**TASK GOAL:**
I would like the line with "[0:10.80-0:11.80]" and every line after it, down to the end of the entries below, output exactly and without pictures.

─── DATA EXCERPTS ───

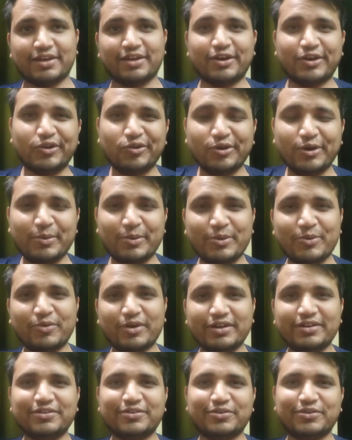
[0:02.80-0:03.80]
Hello
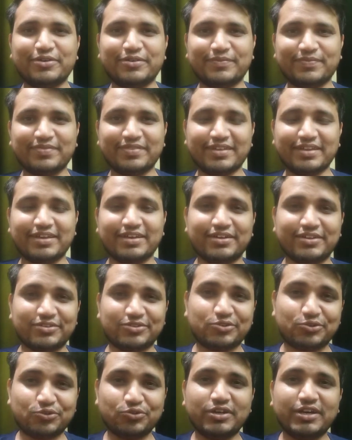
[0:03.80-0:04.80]
everyone.
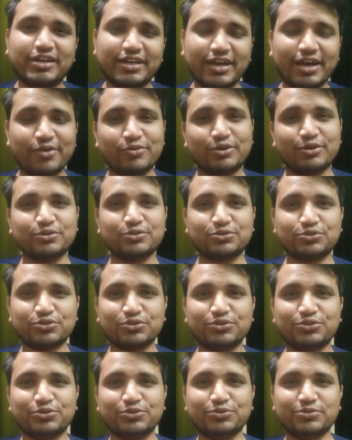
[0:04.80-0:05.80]
So today I want to show
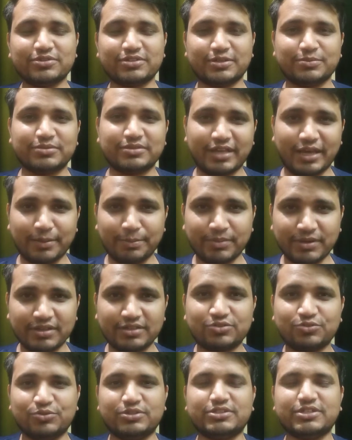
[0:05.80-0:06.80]
you some
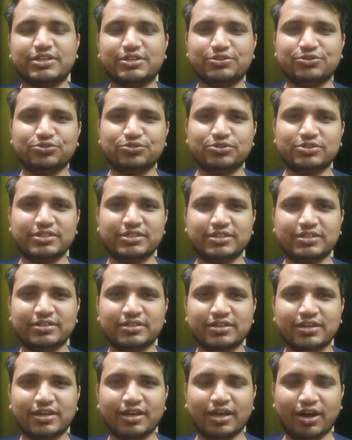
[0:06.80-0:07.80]
samples which are used in
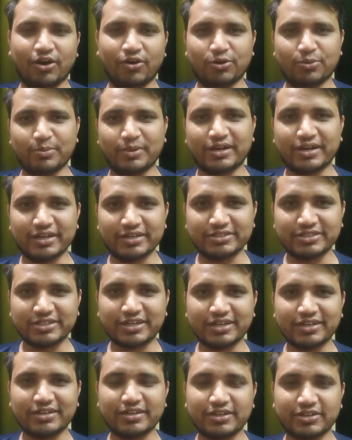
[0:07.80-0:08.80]
our
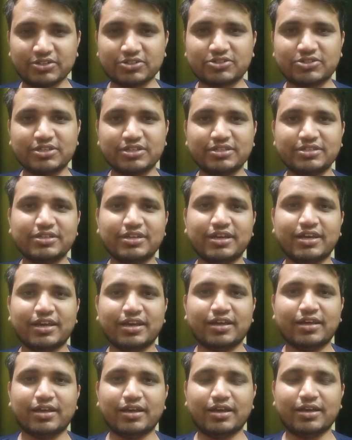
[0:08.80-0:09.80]
metallurgical industries
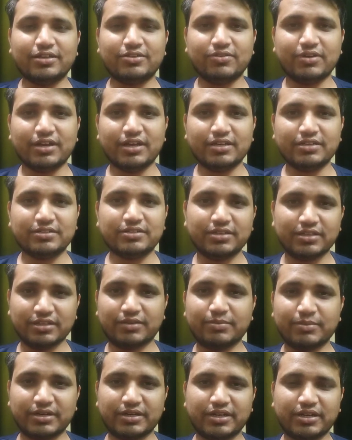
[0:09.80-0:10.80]
as well as in the
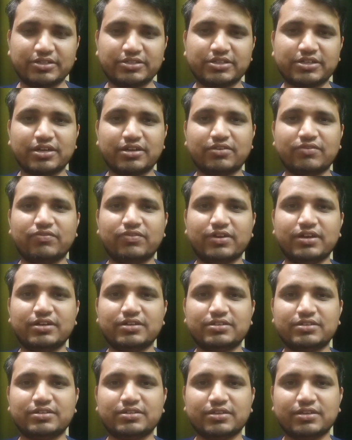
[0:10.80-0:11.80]
metallurgical
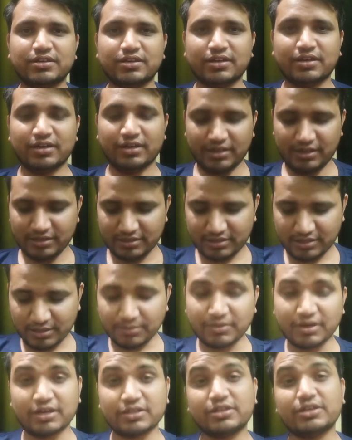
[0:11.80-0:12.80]
fields in
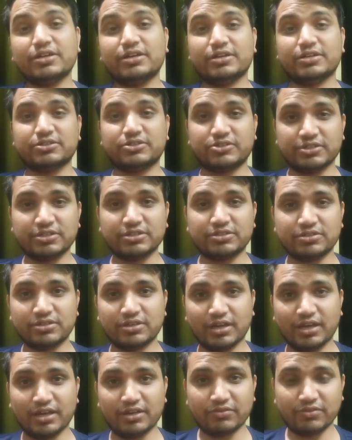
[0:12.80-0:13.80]
some other industries
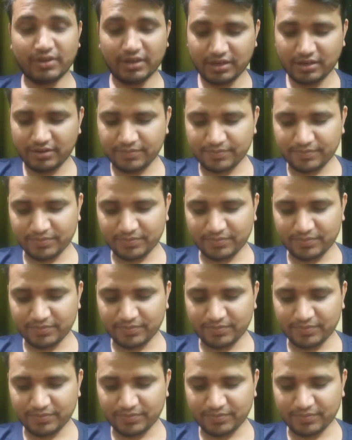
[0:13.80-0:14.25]
as well.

───

**TASK ANSWER:**
[0:10.80-0:11.80]
metallurgical
[0:11.80-0:12.80]
fields in
[0:12.80-0:13.80]
some other industries
[0:13.80-0:14.25]
as well.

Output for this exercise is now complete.